Mü’minler, bilerek ve severek, kendi ihtiyarları ve istekleriyle Cenâb-ı Hakk’ı (c.c.) zikrederler. Bununla berâber bütün mahlûkat gibi gayri ihtîyarî olarak da Allah’ı zikrederler. Ayrıca ibâdet ve itâatlerini ömürlerinin sonuna kadar sürdürürler.
Kâfirlere gelince; onlar Cenâb-ı Hakk’a inanmayıp gayri ihtîyârî olarak Allah’ı ömürlerinin son nefesine kadar mecbûren zikir ederler. Çünkü; her nefes alış verişlerinde ’H’ harfini çıkarırlar. ’H’ harfi ise lafzâ-i celâlin en son harfidir. Bu ’H’ harfi ise Esmâü’l-Hüsnâ’dan ’Hû’, ’Hak’ ve ’Hay’ esmâlarına uğrar ve ’Hay’ esmâsının tesîrinde kalarak Allah’ı zikrettirir. Zâten bütün canlılar ve zîruh (ruh sâhibi) varlıklar, ’Hay’ esmâsının sırlarından ve nurlarından istifâde ederek hayatlarını idâme ettirirler.
Meleklere gelince, onlar ise; Cenâb-ı Hak kendilerini yarattığı zaman kendilerine takdîr edilen hayatın her ânında durmaksızın, bıkmaksızın ve yorulmaksızın Allah’ı (c.c) tesbîh ederler. Zâten meleklerde isyan söz konusu değildir.9
Cinler ise, insanlar gibi mükelleftirler. Onların bir kısmı Allah (c.c.) ve Resûlü’ne iman etmiş, bir kısmı iman etmemiştir. Onlar da insanlar gibi doğar, yaşar ve hayatlarını idâme ettirip ölürler. Onlar rûhânî varlık oldukları için dünyada biz onları göremiyoruz. Ahiret hayatında ise onlar bizi göremeyecektir. Çünkü insanlar cinden daha latif olacaklardır.

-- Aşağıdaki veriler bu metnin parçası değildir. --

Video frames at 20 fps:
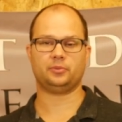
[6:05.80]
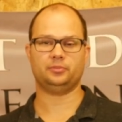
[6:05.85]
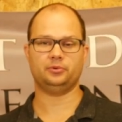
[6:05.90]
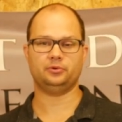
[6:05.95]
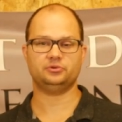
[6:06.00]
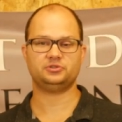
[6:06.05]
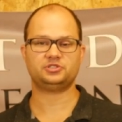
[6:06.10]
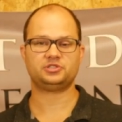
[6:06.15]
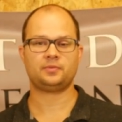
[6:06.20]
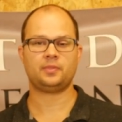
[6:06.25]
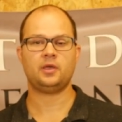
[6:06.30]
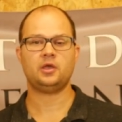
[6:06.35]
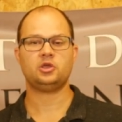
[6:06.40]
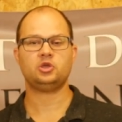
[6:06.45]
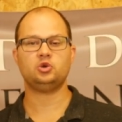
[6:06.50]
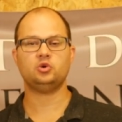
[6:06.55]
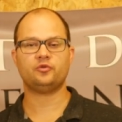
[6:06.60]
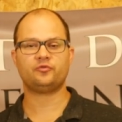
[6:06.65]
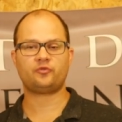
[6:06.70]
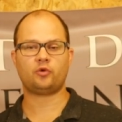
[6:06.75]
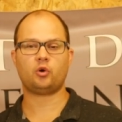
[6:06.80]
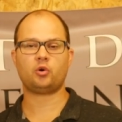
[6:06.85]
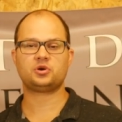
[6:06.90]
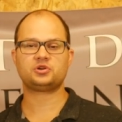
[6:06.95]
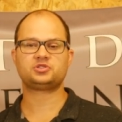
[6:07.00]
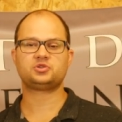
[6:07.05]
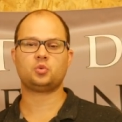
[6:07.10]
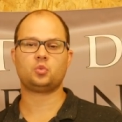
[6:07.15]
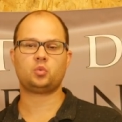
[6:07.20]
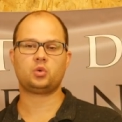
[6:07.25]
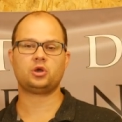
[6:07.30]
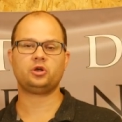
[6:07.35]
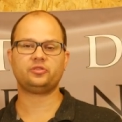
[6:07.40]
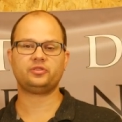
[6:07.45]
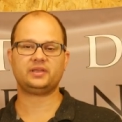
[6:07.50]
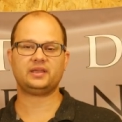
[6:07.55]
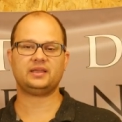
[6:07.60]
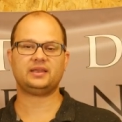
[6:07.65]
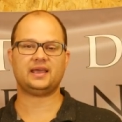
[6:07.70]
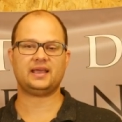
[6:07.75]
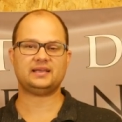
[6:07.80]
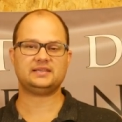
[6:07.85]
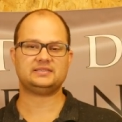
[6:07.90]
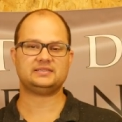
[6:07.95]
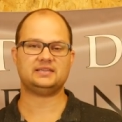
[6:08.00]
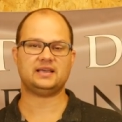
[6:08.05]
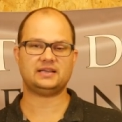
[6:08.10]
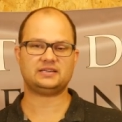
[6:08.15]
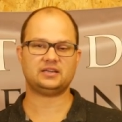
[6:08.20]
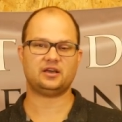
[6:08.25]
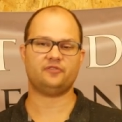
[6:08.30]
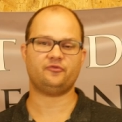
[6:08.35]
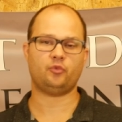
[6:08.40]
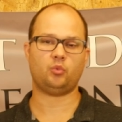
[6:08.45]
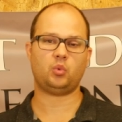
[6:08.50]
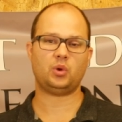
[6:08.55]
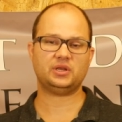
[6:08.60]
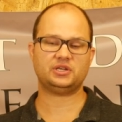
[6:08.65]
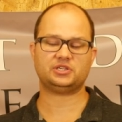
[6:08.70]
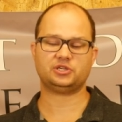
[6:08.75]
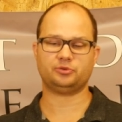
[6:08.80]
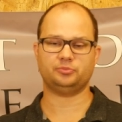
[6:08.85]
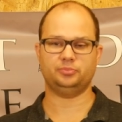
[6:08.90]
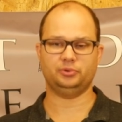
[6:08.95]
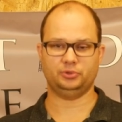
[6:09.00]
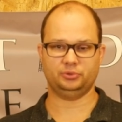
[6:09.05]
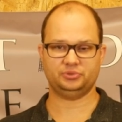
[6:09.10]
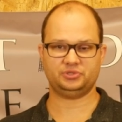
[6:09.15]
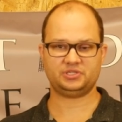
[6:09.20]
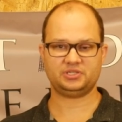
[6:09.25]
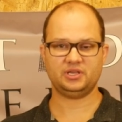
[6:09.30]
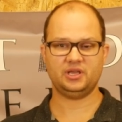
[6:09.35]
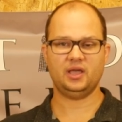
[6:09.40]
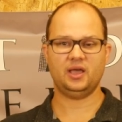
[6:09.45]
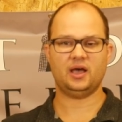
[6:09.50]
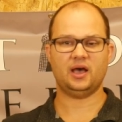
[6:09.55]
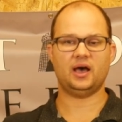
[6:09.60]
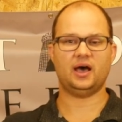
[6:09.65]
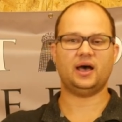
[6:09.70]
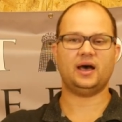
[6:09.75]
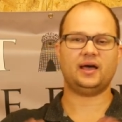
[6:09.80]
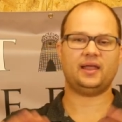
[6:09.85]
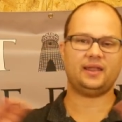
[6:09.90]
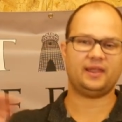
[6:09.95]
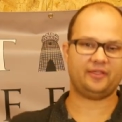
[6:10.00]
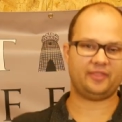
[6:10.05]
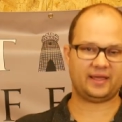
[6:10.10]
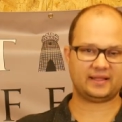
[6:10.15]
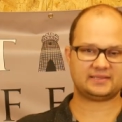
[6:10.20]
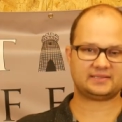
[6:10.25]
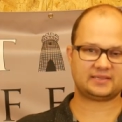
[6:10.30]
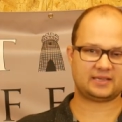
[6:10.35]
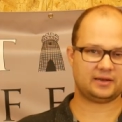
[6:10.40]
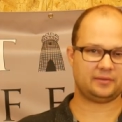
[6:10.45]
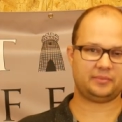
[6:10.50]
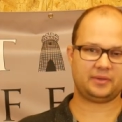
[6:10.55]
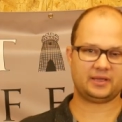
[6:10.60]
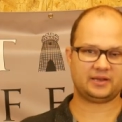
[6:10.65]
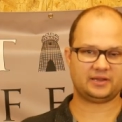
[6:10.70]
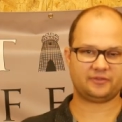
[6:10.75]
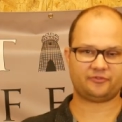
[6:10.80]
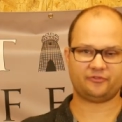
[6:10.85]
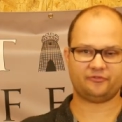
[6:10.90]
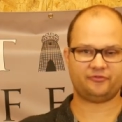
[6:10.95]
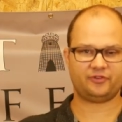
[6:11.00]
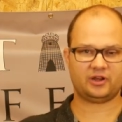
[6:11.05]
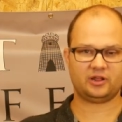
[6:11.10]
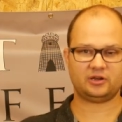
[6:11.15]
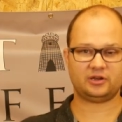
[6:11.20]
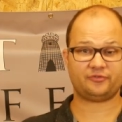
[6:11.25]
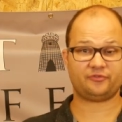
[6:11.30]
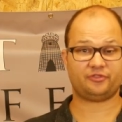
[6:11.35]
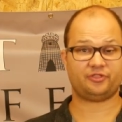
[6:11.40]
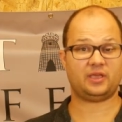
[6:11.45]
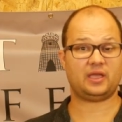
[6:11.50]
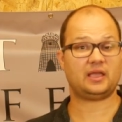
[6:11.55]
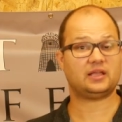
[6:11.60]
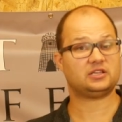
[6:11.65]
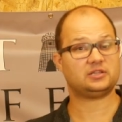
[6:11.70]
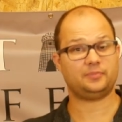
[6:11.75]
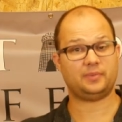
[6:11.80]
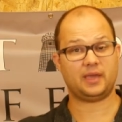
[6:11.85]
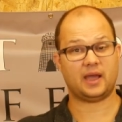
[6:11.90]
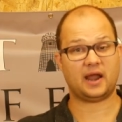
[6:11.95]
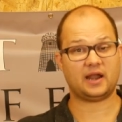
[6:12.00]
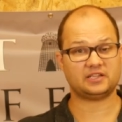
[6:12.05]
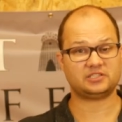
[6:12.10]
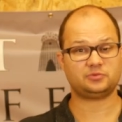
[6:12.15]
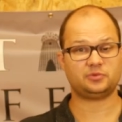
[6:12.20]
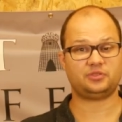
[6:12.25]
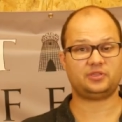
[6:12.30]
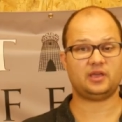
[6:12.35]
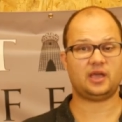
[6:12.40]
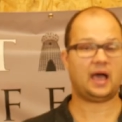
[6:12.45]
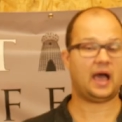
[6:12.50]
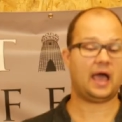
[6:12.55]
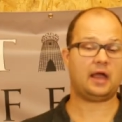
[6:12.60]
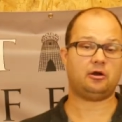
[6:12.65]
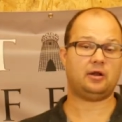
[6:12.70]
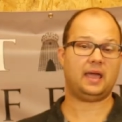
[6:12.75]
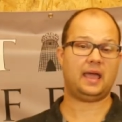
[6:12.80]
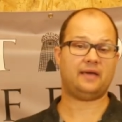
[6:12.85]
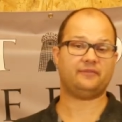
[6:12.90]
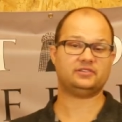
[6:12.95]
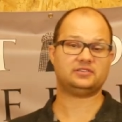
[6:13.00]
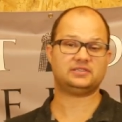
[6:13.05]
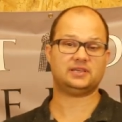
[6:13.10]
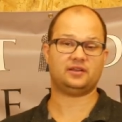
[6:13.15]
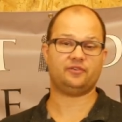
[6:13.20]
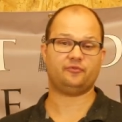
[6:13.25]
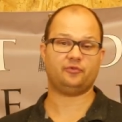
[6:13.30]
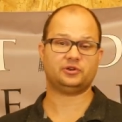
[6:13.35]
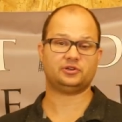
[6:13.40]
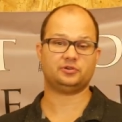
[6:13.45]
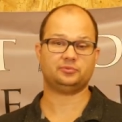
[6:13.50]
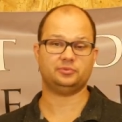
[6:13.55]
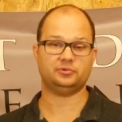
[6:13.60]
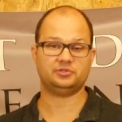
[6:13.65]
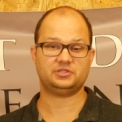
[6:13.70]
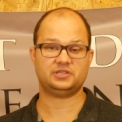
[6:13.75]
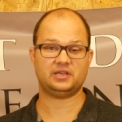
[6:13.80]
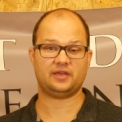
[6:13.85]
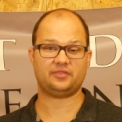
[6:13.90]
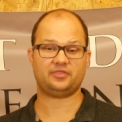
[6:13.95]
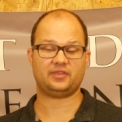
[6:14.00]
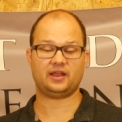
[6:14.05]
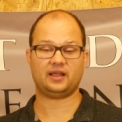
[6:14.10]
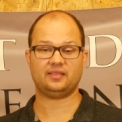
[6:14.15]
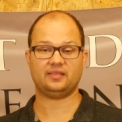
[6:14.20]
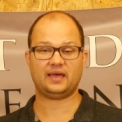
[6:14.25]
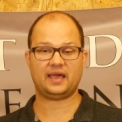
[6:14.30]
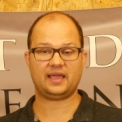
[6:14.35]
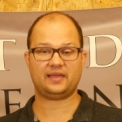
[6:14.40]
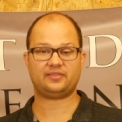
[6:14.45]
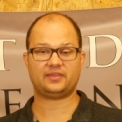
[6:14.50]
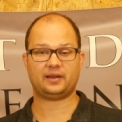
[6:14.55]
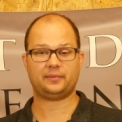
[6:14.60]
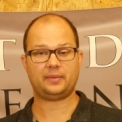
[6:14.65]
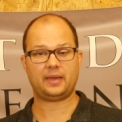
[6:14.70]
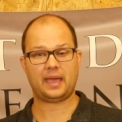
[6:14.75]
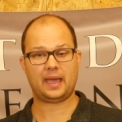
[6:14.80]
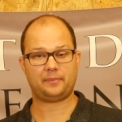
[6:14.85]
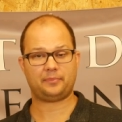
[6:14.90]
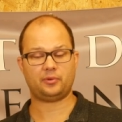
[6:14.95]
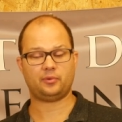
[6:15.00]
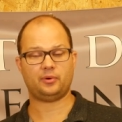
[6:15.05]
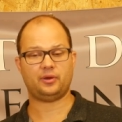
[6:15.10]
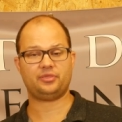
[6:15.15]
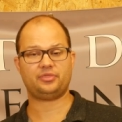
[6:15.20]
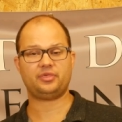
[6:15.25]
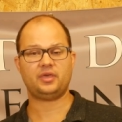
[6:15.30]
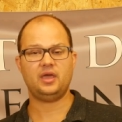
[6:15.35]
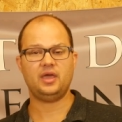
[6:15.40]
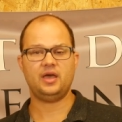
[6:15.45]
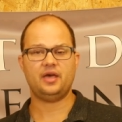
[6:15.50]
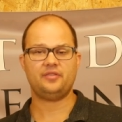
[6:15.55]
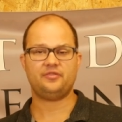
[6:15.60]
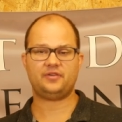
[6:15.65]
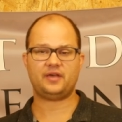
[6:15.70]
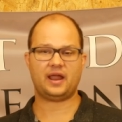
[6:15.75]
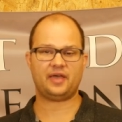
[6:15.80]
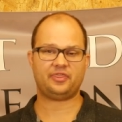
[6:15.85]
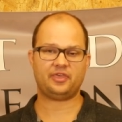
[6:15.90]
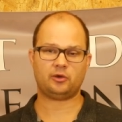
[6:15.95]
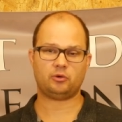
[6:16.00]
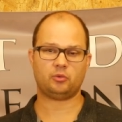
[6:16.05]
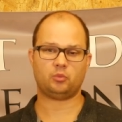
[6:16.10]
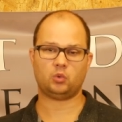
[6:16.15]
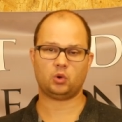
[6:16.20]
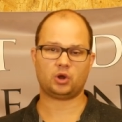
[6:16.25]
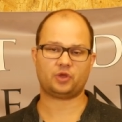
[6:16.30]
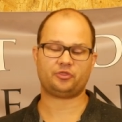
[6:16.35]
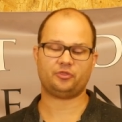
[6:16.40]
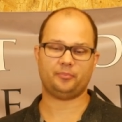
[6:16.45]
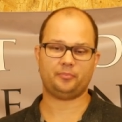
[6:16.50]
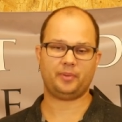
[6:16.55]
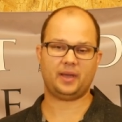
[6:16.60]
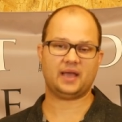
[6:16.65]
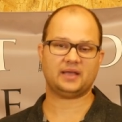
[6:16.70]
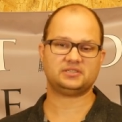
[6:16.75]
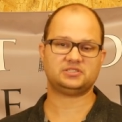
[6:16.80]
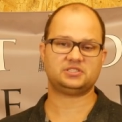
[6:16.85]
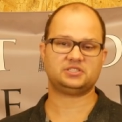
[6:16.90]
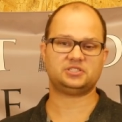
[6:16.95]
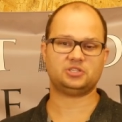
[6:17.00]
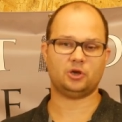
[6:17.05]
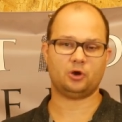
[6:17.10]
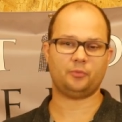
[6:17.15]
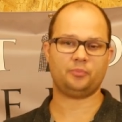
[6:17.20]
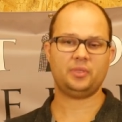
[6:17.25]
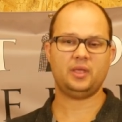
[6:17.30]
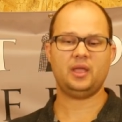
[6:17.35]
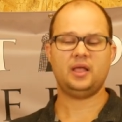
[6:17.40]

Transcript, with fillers: boots, you of course will need a set of winter boots. Uh, now that's gonna be a different video, different thing, and to be honest with you, I don't have a set of winter boots yet that I like, that I'm happy with, that I think would work the best. So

Konunun girişindeki Haşr, Saf, Cumua’ ve Teğâbun surelerinin ilk ayetleri ile İsrâ suresi 44. ayet-i kerimeden de anlaşılacağı üzere bütün mahlûkât Allah’ı gayrı ihtiyârî olarak, mecbûren zikrederler. Cenâb-ı Hak başka bir âyet-i kerîmesinde: ’Ben insanları ve cinleri ancak bana ibâdet etsinler diye yarattım.’10 buyurarak bu minval üzere mü’min, kâfir vs. herkese zorunlu olarak kendisini tesbih ettirmekte ve üstte zikredilen rivayette açıklandığı üzere bunların hayatlarını kendi zikrine bağlamaktadır. Bunun içindir ki Cenâb-ı Hak; ’İnsan, kendisinin başı boş bırakılacağını mı sanıyor?’11 buyurarak yaratılmışların asıl yaratılış gayesinin Cenâb-ı Hakk’ı zikretmek olduğuna dikkat çekmektedir.’

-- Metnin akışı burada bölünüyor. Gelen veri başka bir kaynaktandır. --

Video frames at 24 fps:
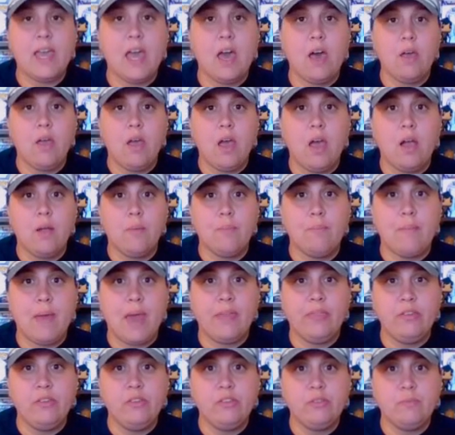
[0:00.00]
out um,
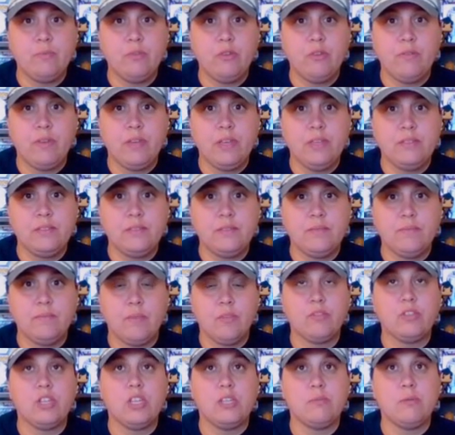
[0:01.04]
Matthew's Movies,
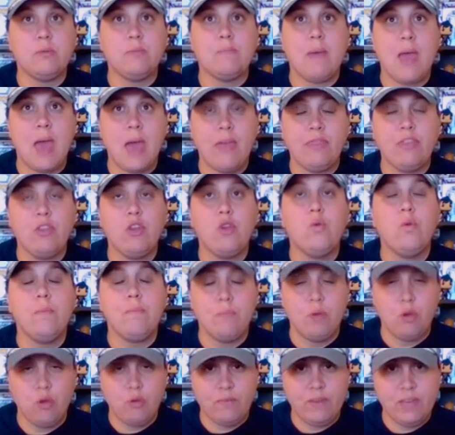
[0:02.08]
excuse me, Matthew
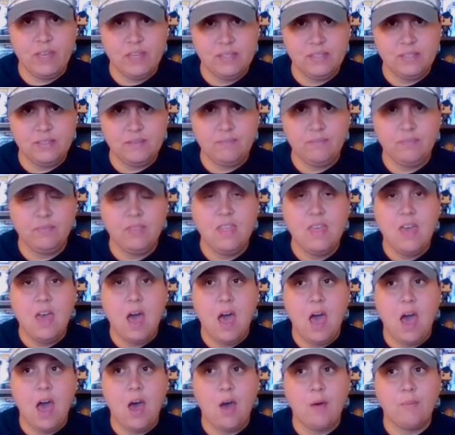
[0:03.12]
Movies,
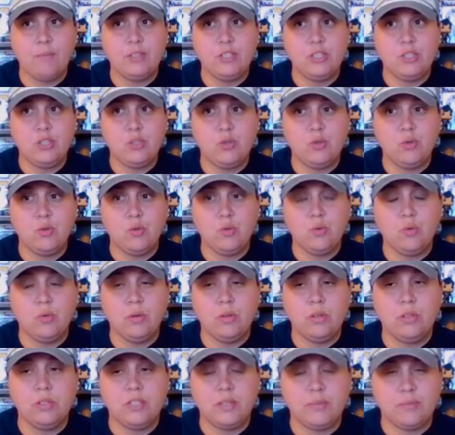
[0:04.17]
um, to
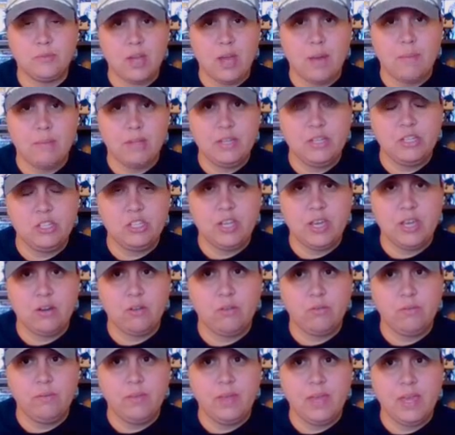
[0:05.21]
subscribe to his
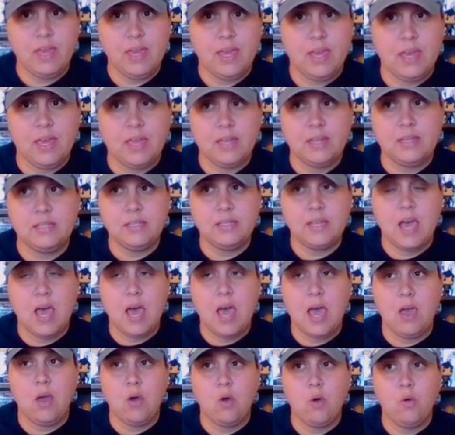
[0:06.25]
channel, and
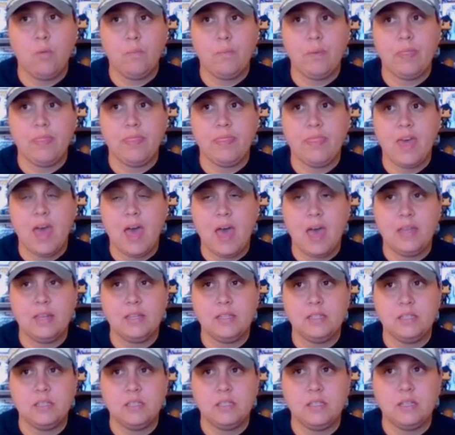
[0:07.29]
I hope
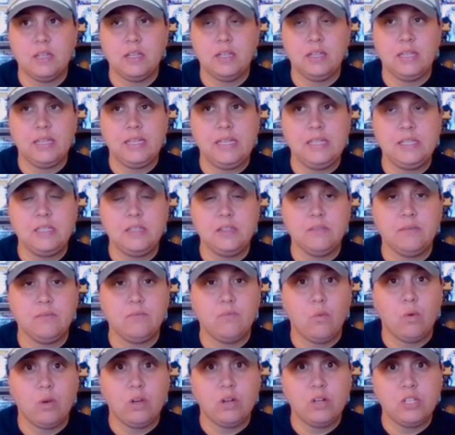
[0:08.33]
that at least
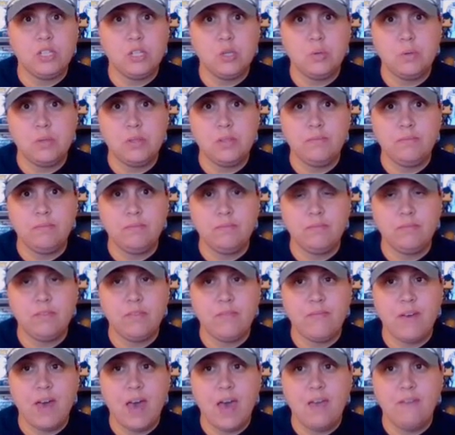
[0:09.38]
one or two of the
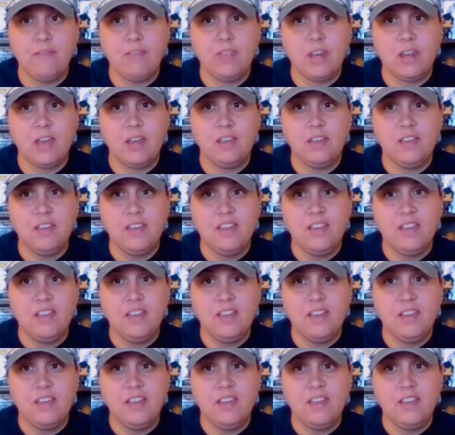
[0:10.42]
five that I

Abdullah Farukî hazretleri Tahrîm Sûresi 6. ayetin ledünnî tefsirinde cansız nesneler olarak bilinen cemadatı (taş, toprak, maden vb. şeyler) mahlûkatın 6. sınıfında yani en altında sıralamıştır ve cemadatın da Cenâb-ı Hakk’ı zikrettiğine dair şu sözleri söylemiştir:
’Cenâb-ı Hakk’ın doksan dokuz esmâsı tecellî hâlindedir. Biz farkında olmasak da, bütün mahlûkât, taşlar da dahil olmak üzere Allah (c.c)’ı zikrediyorlar.’

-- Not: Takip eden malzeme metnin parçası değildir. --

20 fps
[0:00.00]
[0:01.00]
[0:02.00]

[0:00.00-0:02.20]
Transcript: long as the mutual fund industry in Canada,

Bakara suresi 74. ayet-i kerimede Cenâb-ı Zülcelal Hazretleri taşların bile zatını zikrettiğine dair şu ayet-i kerimeyi buyurmaktadır:
’…Ve yine şüphe yok taşlardan öylesi vardır ki yarılır, kendisinden su çıkar. Ve yine şüphe yok, taşlardan öylesi vardır ki Allah korkusundan aşağıya düşüverir.’12
Tüm bu bilgilerden hareketle kainattaki tüm canlı/cansız yaratılmışlar Cenâb-ı Hakk’ı tesbih halindedirler. Bunu kavrarız ya da kavrayamayız. Fakat buna inanmak imanımızın gereğidir. Yolda giderken bir köpeğe çarparsın ve köpek ölür. Zahirde ölüm sebebi bizim o hayvana çarpmış olmamızdır. Fakat hakikatteki ölüm sebebi, önceki bölümdeki rivayetten yola çıkarak Allah Teâlâ’nın o canlıya takdir ettiği ve nasıl olduğunu anlayamadığımız zikir adedinin bitmesidir.
Şu ana kadarki bölümde öncelikle bedenimizdeki ruhun zikrullah gereksiniminden bahsettik. Ardından Allah’ı mahlûkattaki canlı veya cansız her şeyin andığını (tesbih ettiğini/zikir ettiğini) ayet, hadis ve rahmetli üstadımızın ledünni tefsirlerinden alıntılar yaparak izah etmeye çalıştık. Bu son bölümümüzde de;
’Bedenimizde yer alan trilyonlarca adetteki hücreler de Allah’ı tesbihe ihtiyaç duyar mı?
Hücrelerimizin Zât-ı Zülcelal Hazretlerini anması psikolojimize olumlu yönde katkı sağlar mı?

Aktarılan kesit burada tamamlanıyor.